• **What you have to do**
Without changing a word, repeat the data, and include no pictures.

Collected data entries
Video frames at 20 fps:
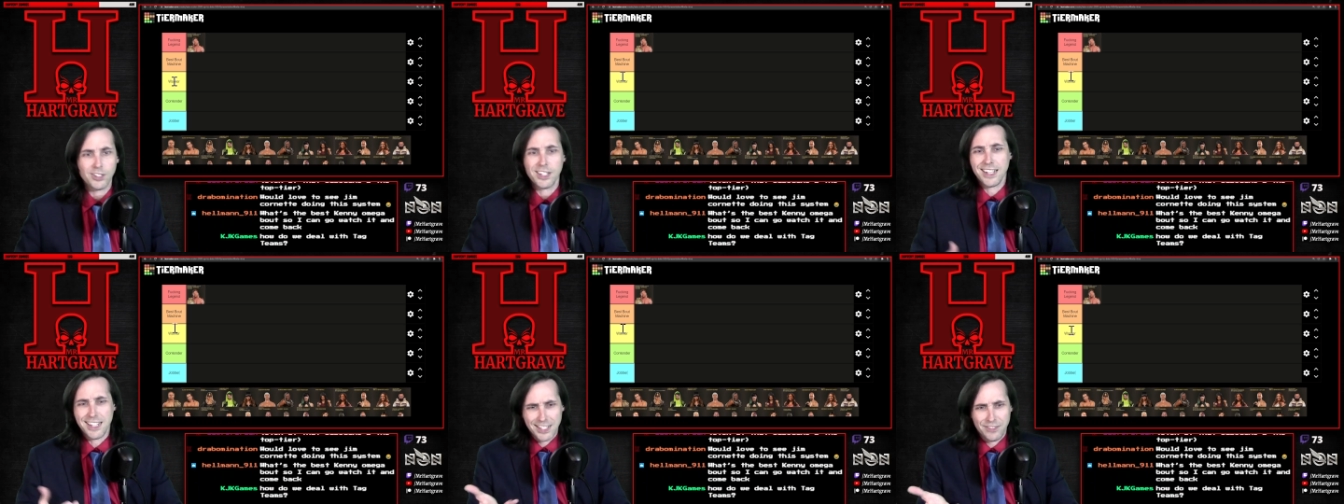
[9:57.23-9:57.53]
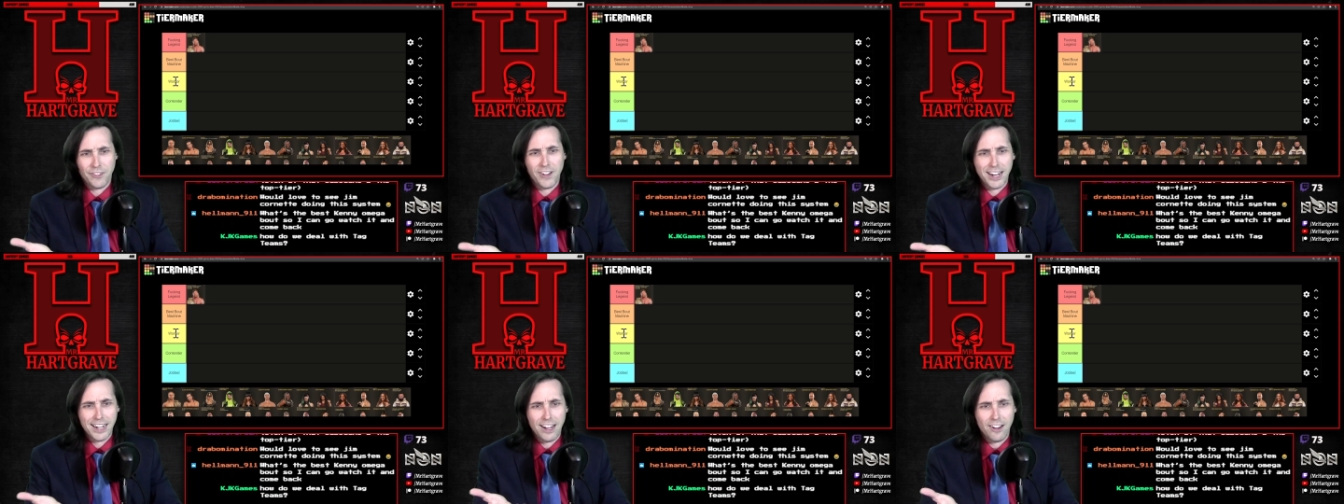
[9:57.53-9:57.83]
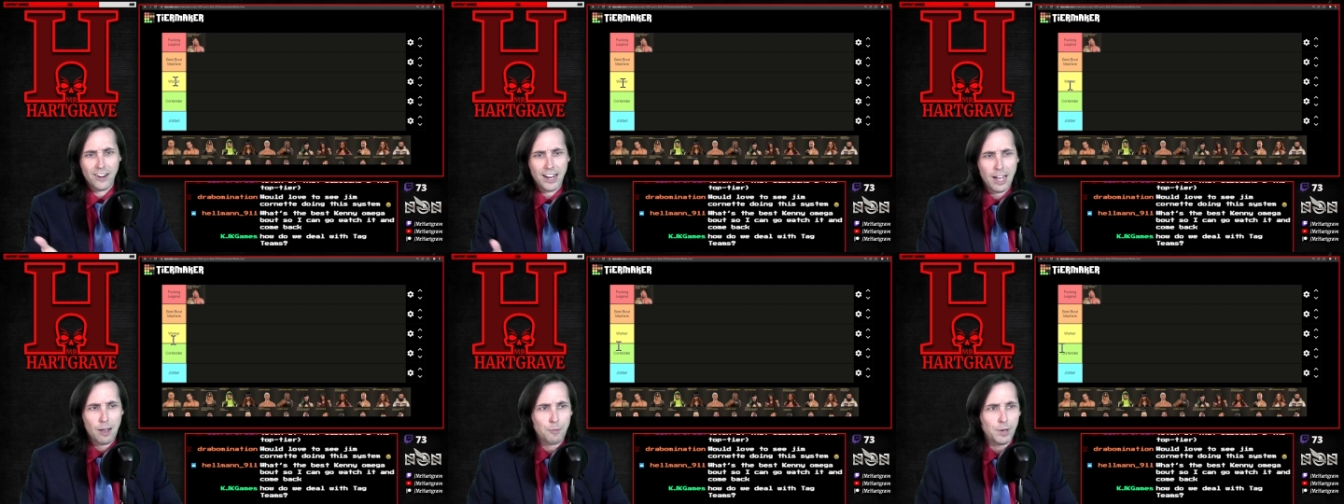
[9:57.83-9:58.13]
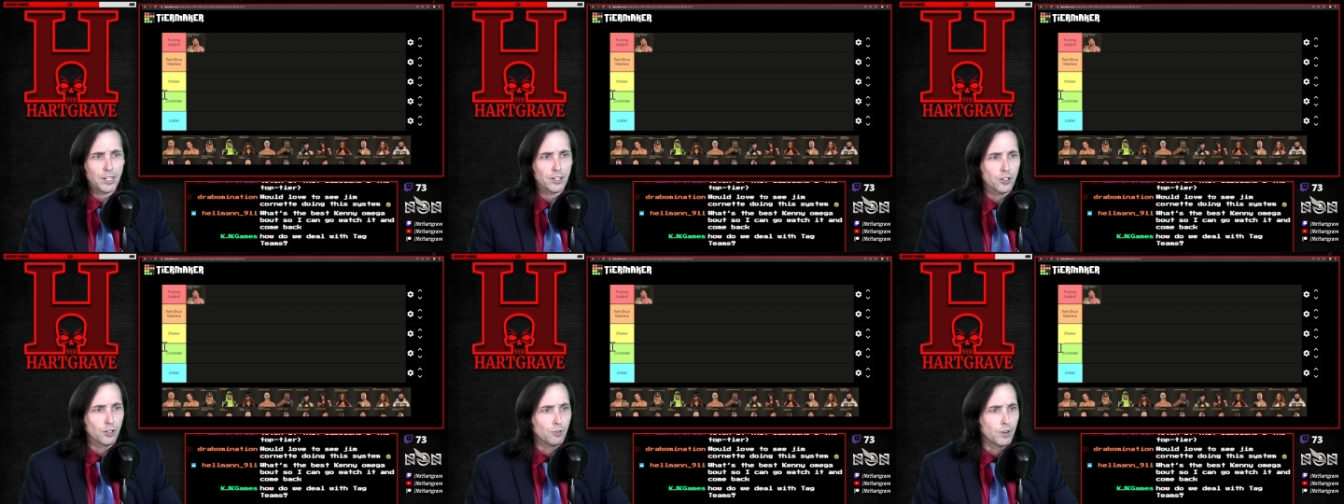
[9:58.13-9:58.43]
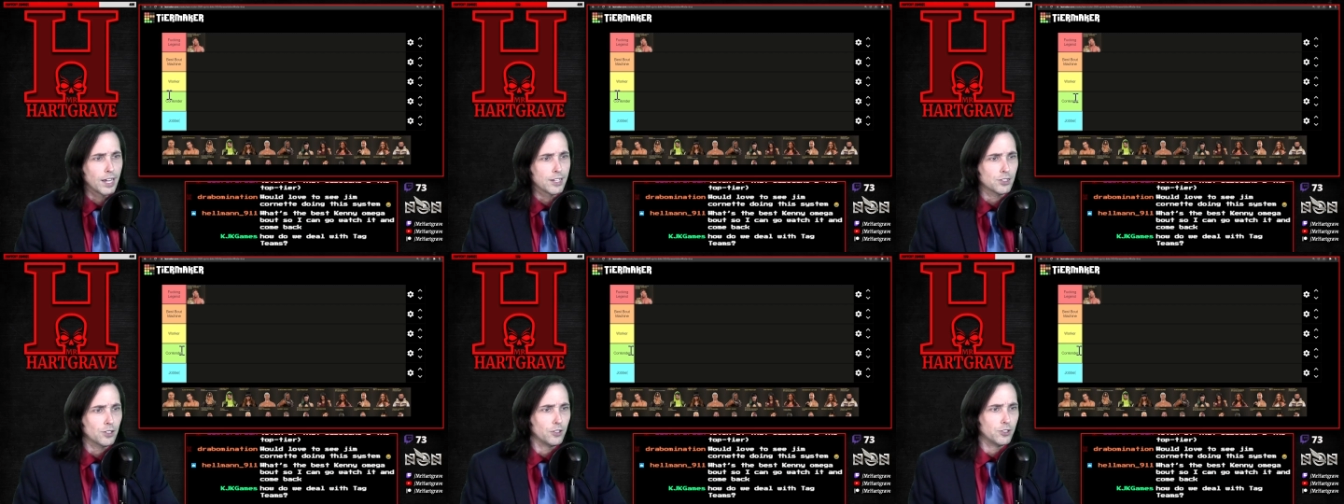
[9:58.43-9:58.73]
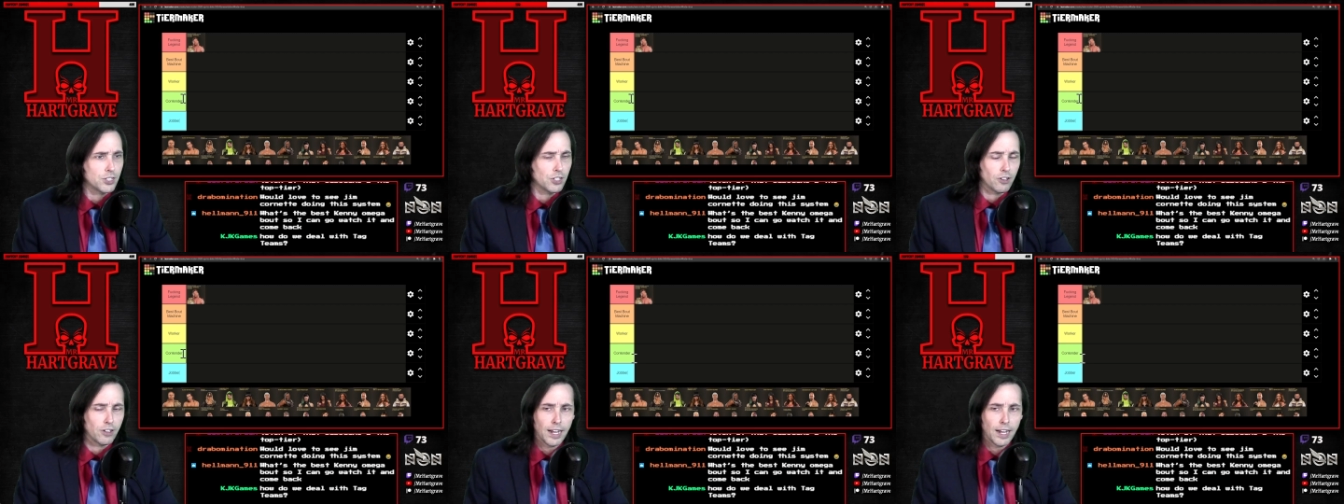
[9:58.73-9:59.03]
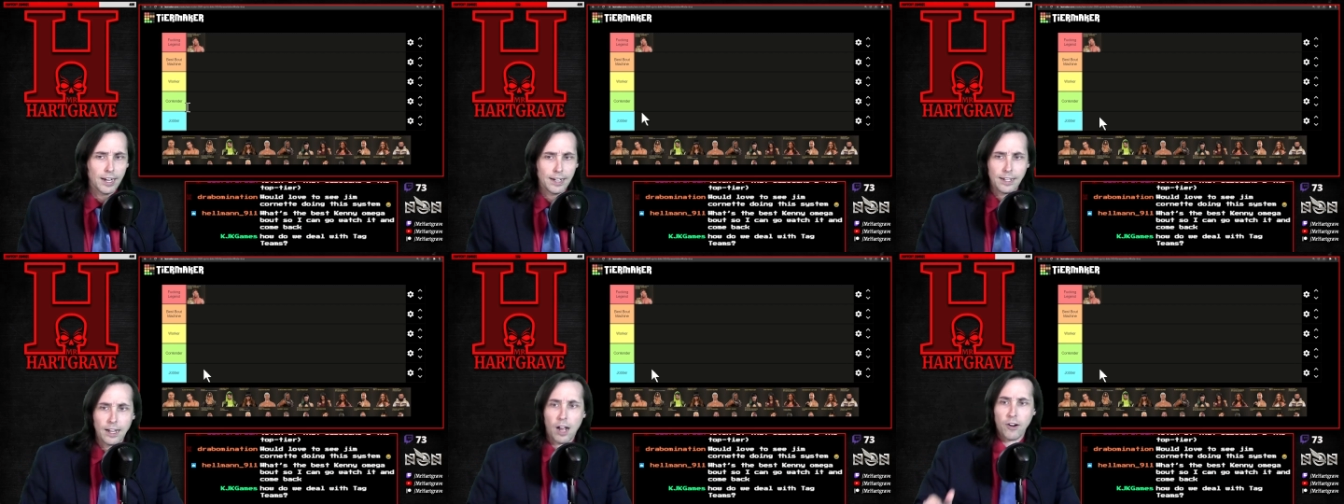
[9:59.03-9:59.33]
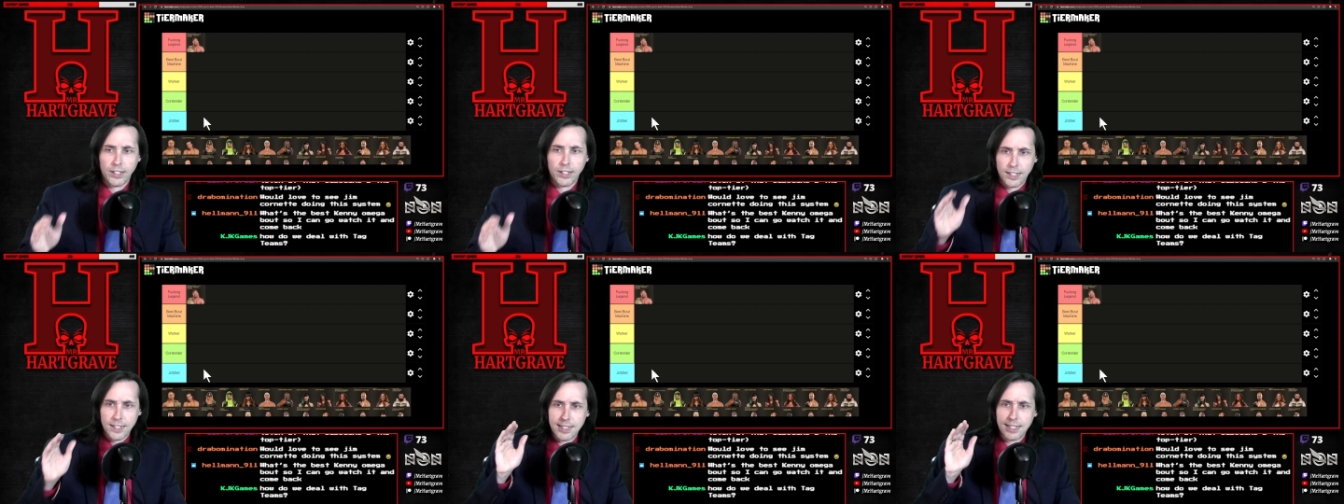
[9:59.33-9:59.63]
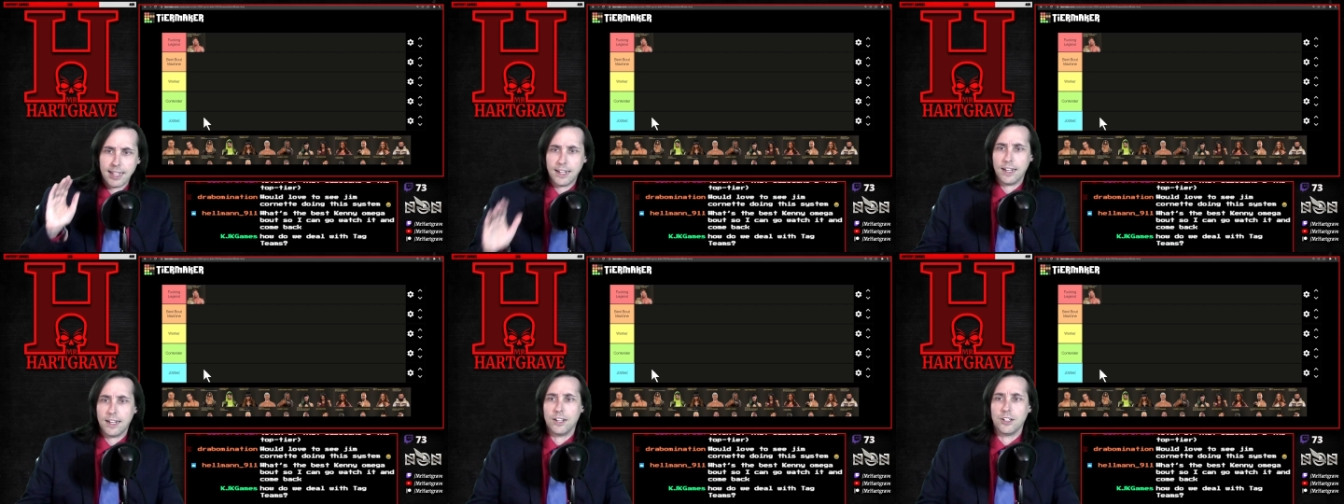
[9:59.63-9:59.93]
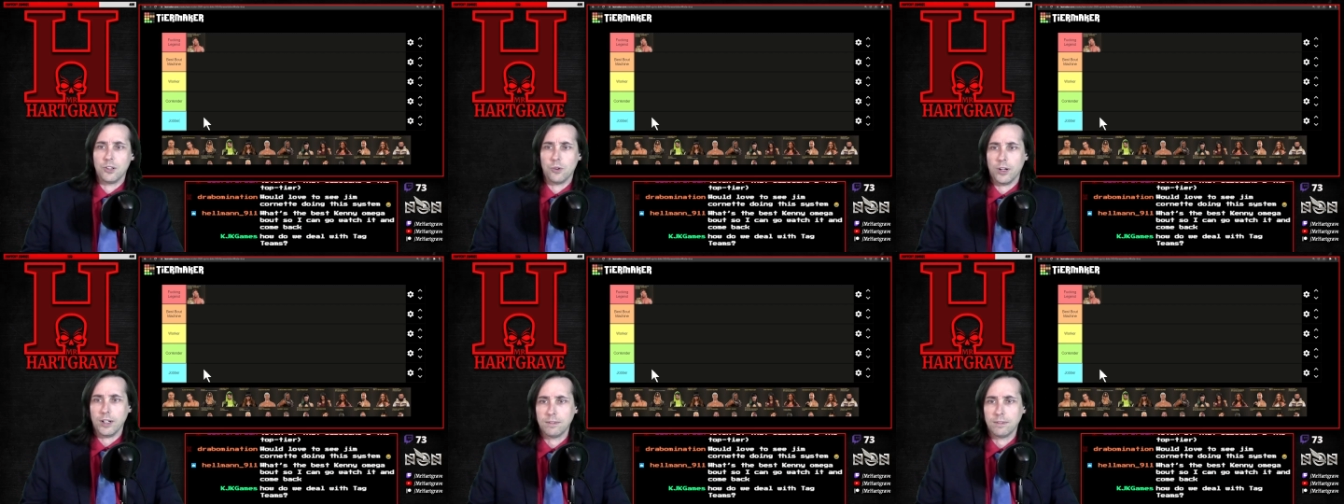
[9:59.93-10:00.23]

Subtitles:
Let's find out how many good wrestlers are in AEW. All right, let's get into it.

• **Solution to this task**
Video frames at 20 fps:
[9:57.23-9:57.53]
[9:57.53-9:57.83]
[9:57.83-9:58.13]
[9:58.13-9:58.43]
[9:58.43-9:58.73]
[9:58.73-9:59.03]
[9:59.03-9:59.33]
[9:59.33-9:59.63]
[9:59.63-9:59.93]
[9:59.93-10:00.23]

Subtitles:
Let's find out how many good wrestlers are in AEW. All right, let's get into it.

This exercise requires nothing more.